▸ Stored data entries
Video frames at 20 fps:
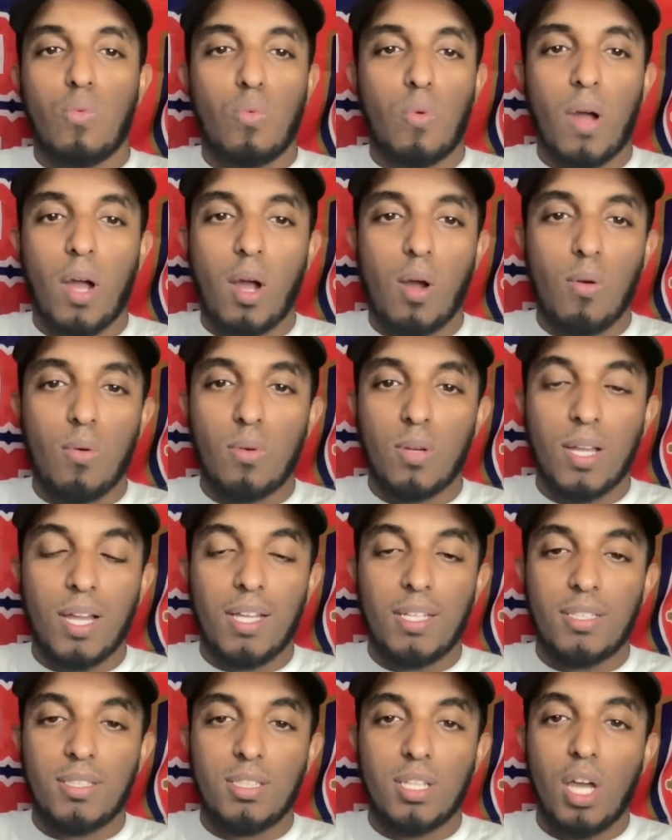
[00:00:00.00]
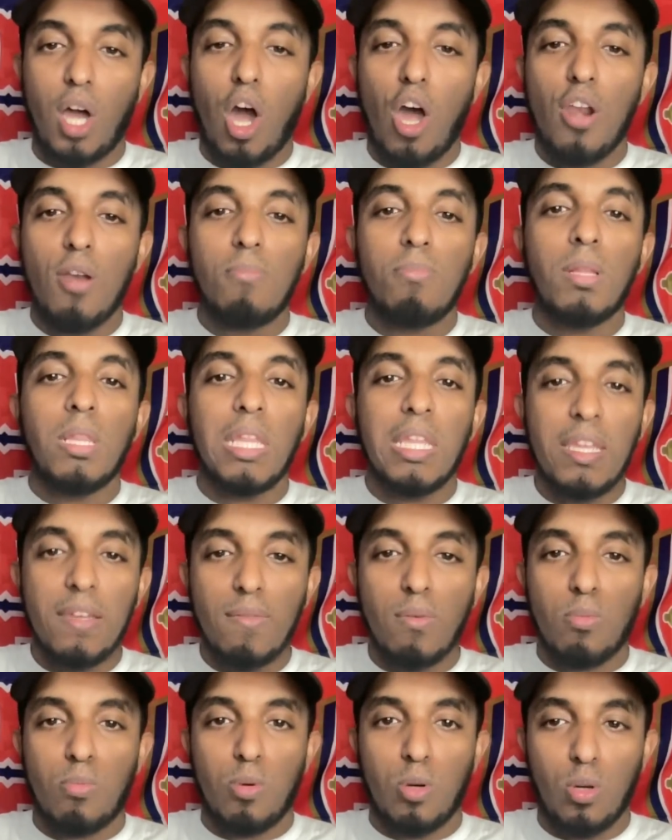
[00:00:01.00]
wow, guys,
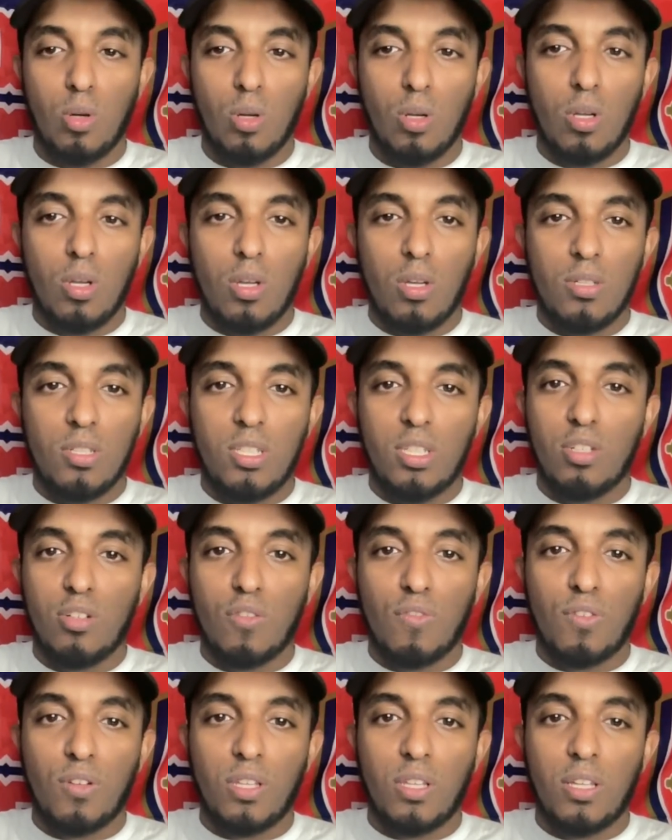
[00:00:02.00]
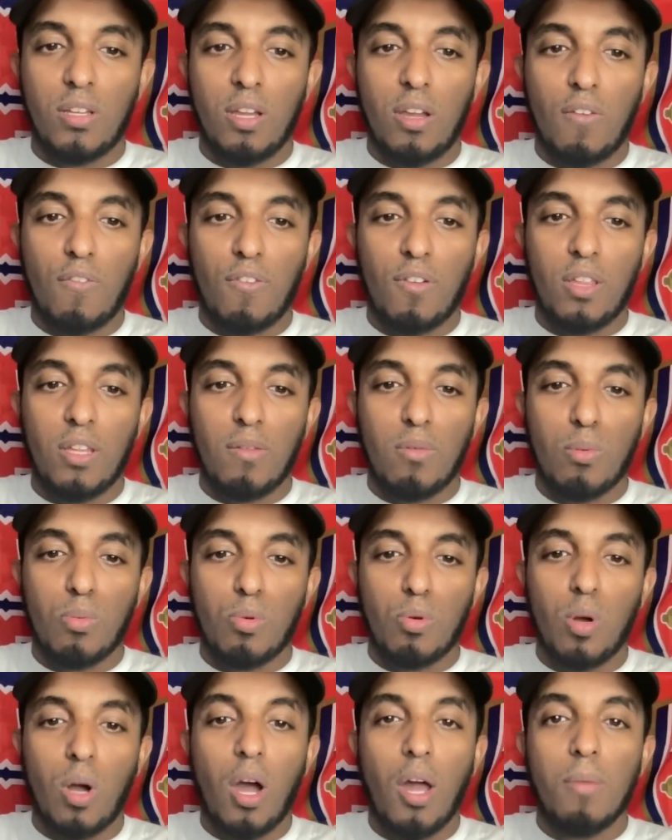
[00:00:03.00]
unbelievable deal for
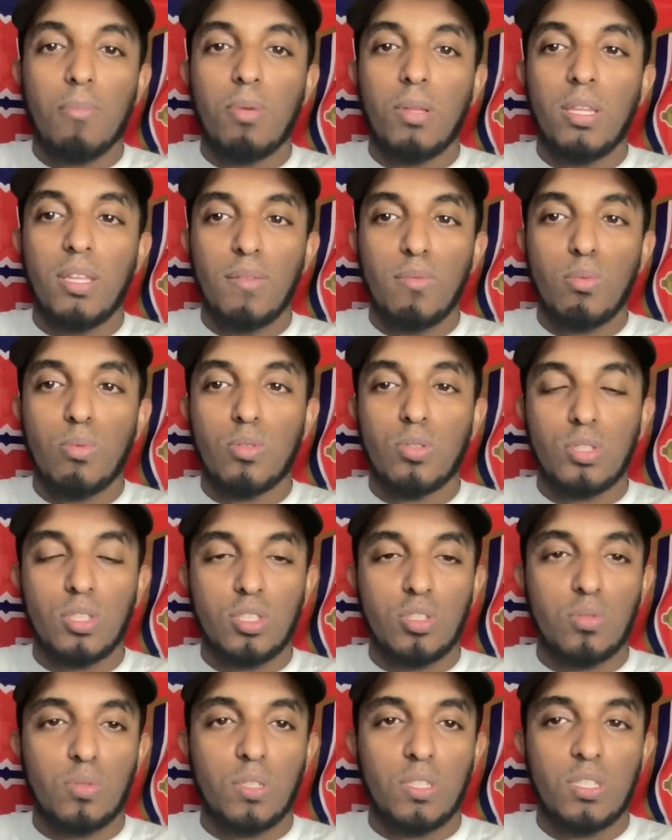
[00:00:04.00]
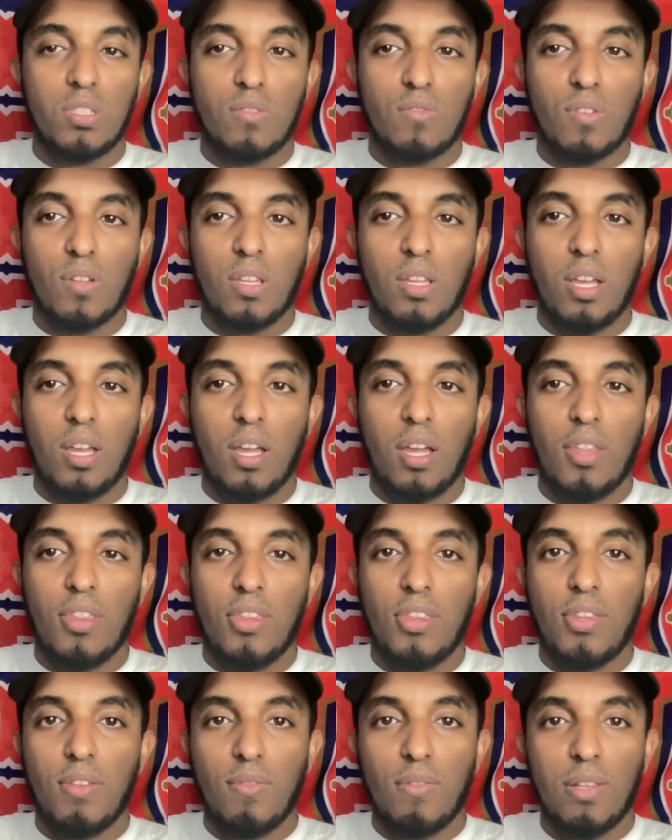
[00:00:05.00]
Liverpool. Unbelievable situation for
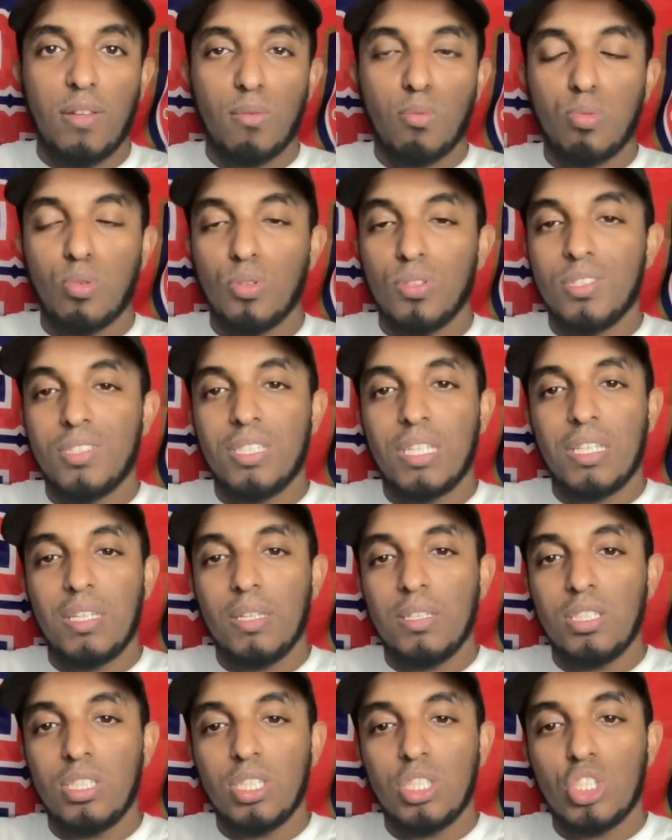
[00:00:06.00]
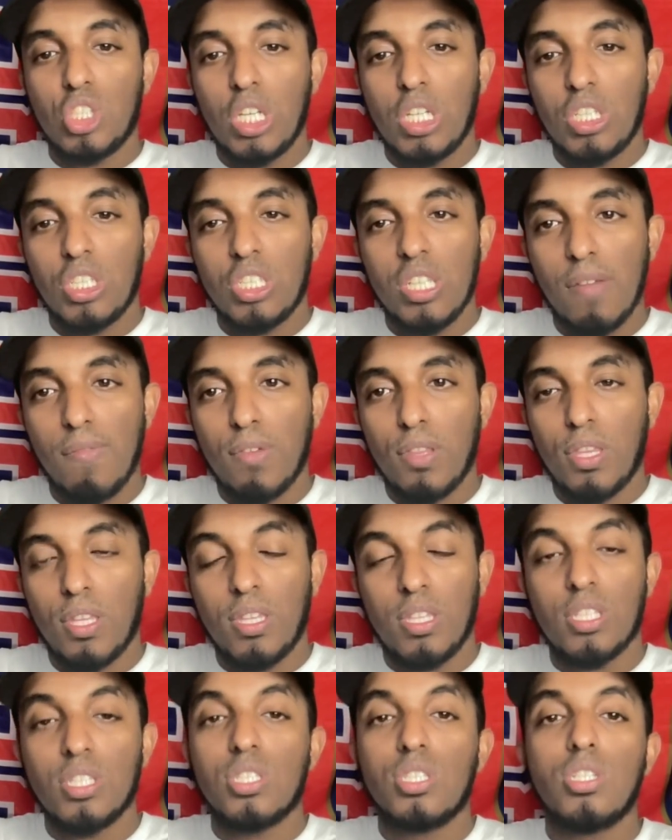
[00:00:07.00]
Liverpool. This changes
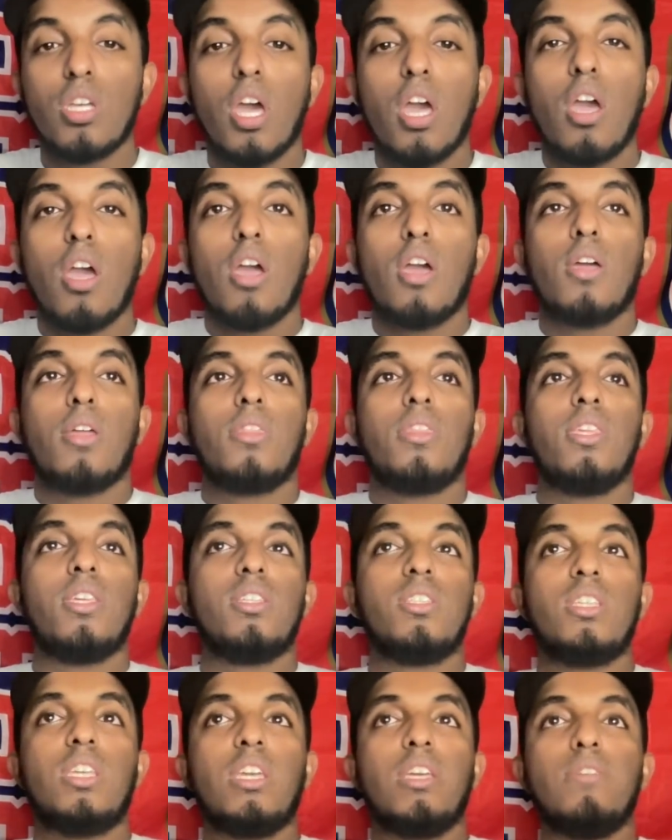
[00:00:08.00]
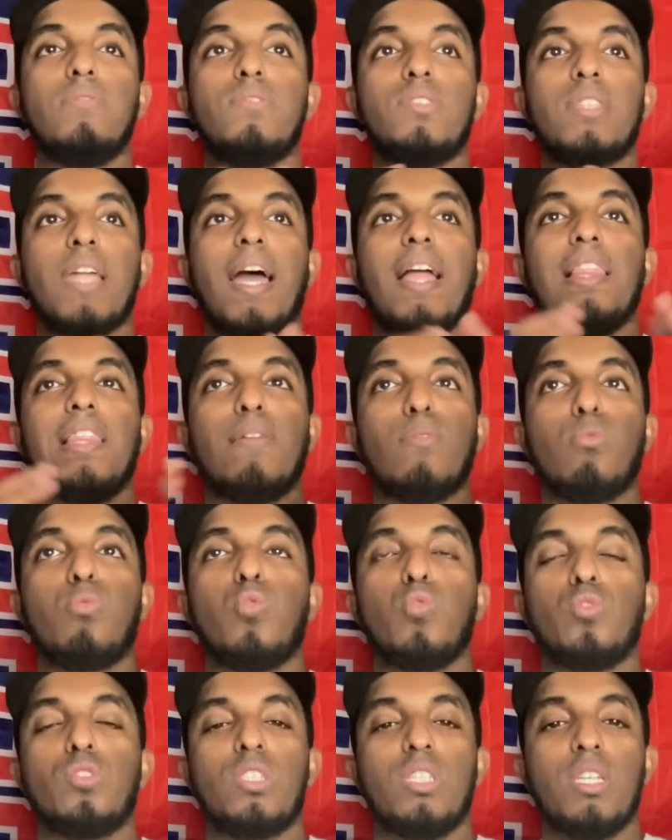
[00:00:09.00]
everything. This gives that
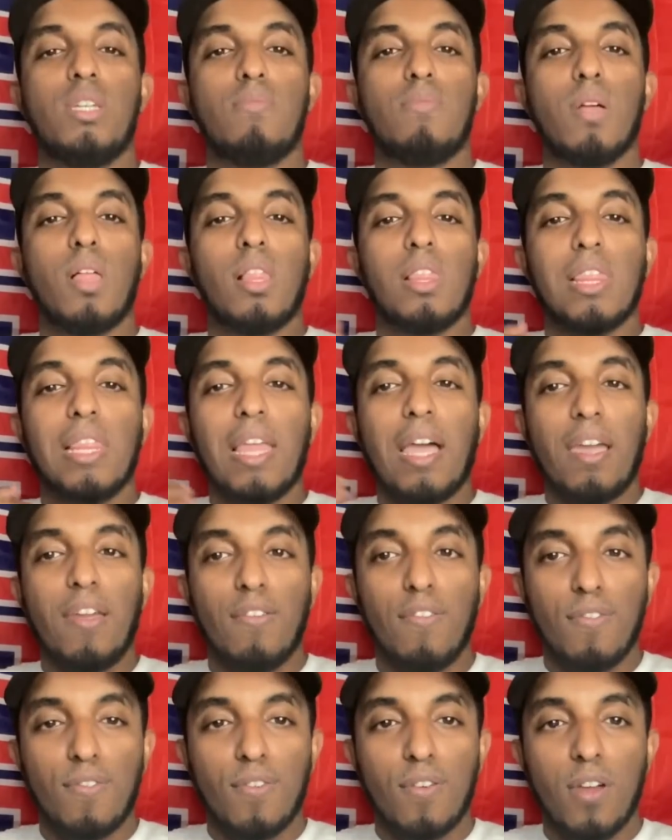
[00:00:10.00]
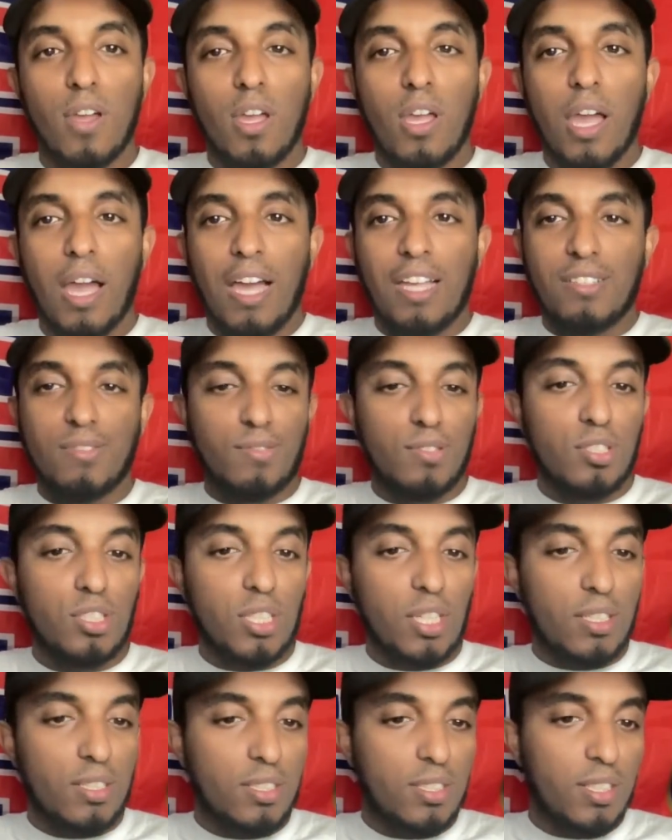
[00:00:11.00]
Liverpool team life. As for
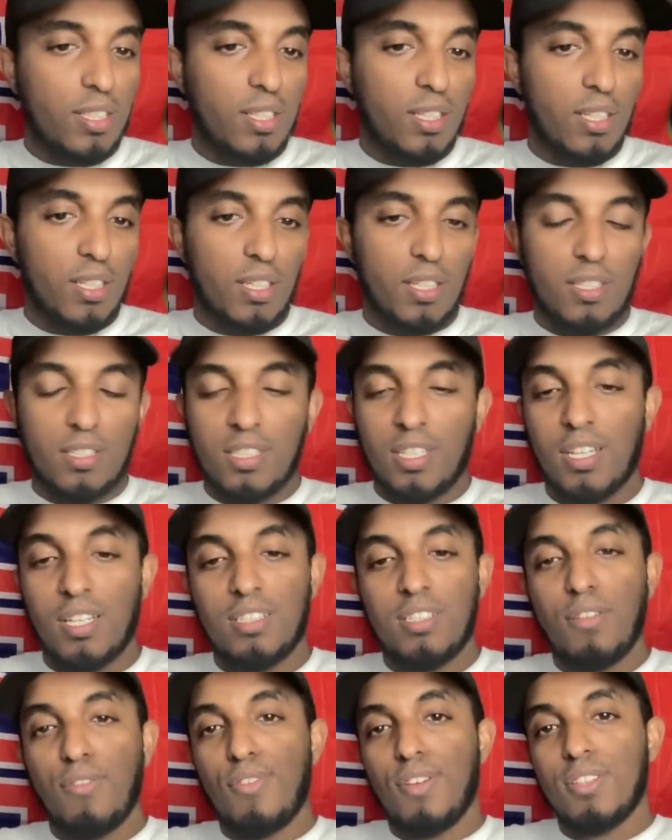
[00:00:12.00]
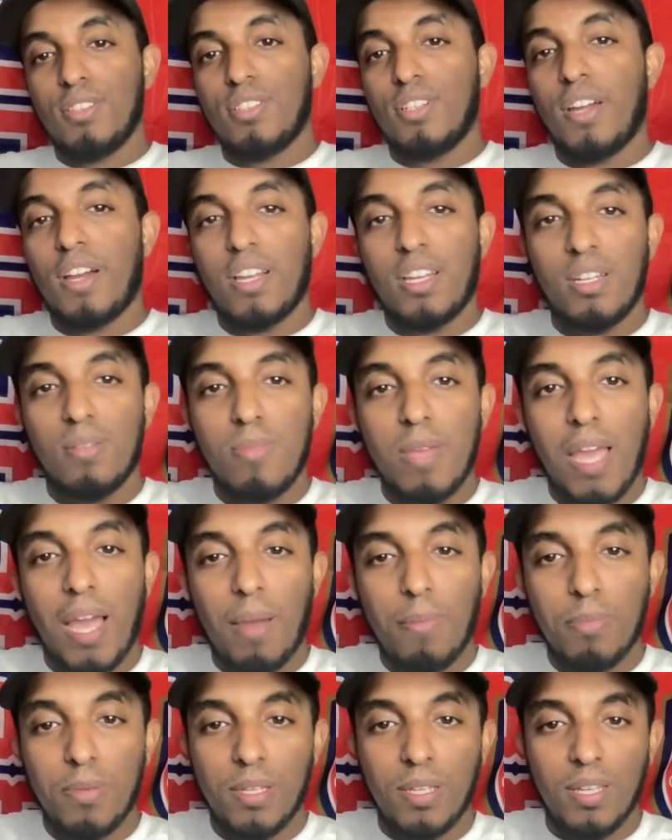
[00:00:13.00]
Chelsea, Chelsea fans are not going to be
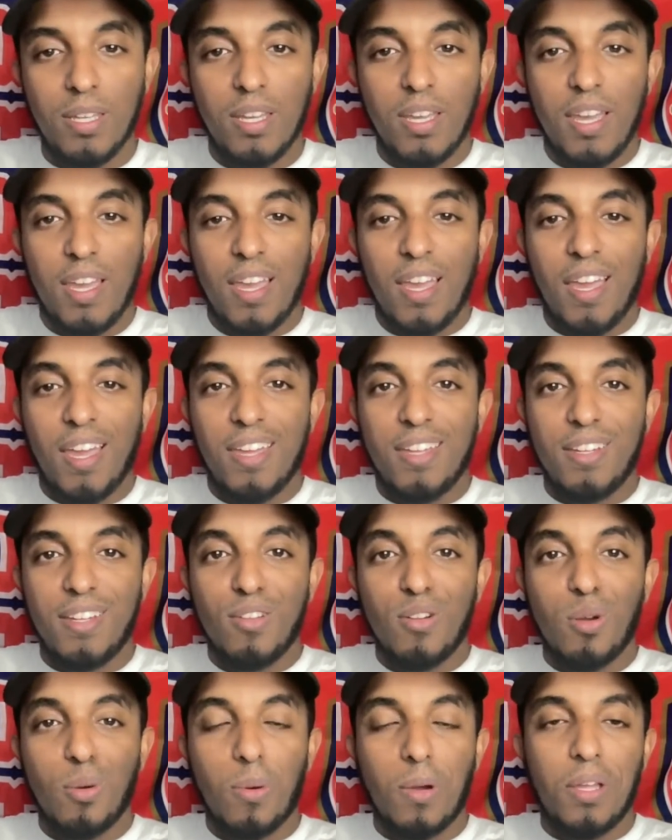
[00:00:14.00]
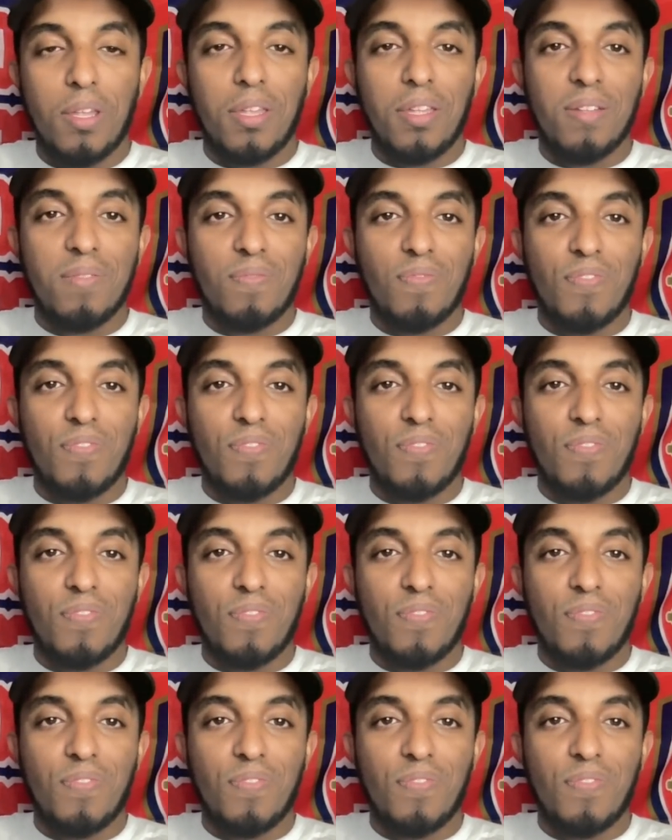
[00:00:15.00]
happy. And you know what?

▸ REQUIRED WORK
Retype only the lines above from the one with "[00:00:11.00]" through the last, both ends included, keeping every picture out of the copy.

▸ EXERCISE ANSWER
[00:00:11.00]
Liverpool team life. As for
[00:00:12.00]
[00:00:13.00]
Chelsea, Chelsea fans are not going to be
[00:00:14.00]
[00:00:15.00]
happy. And you know what?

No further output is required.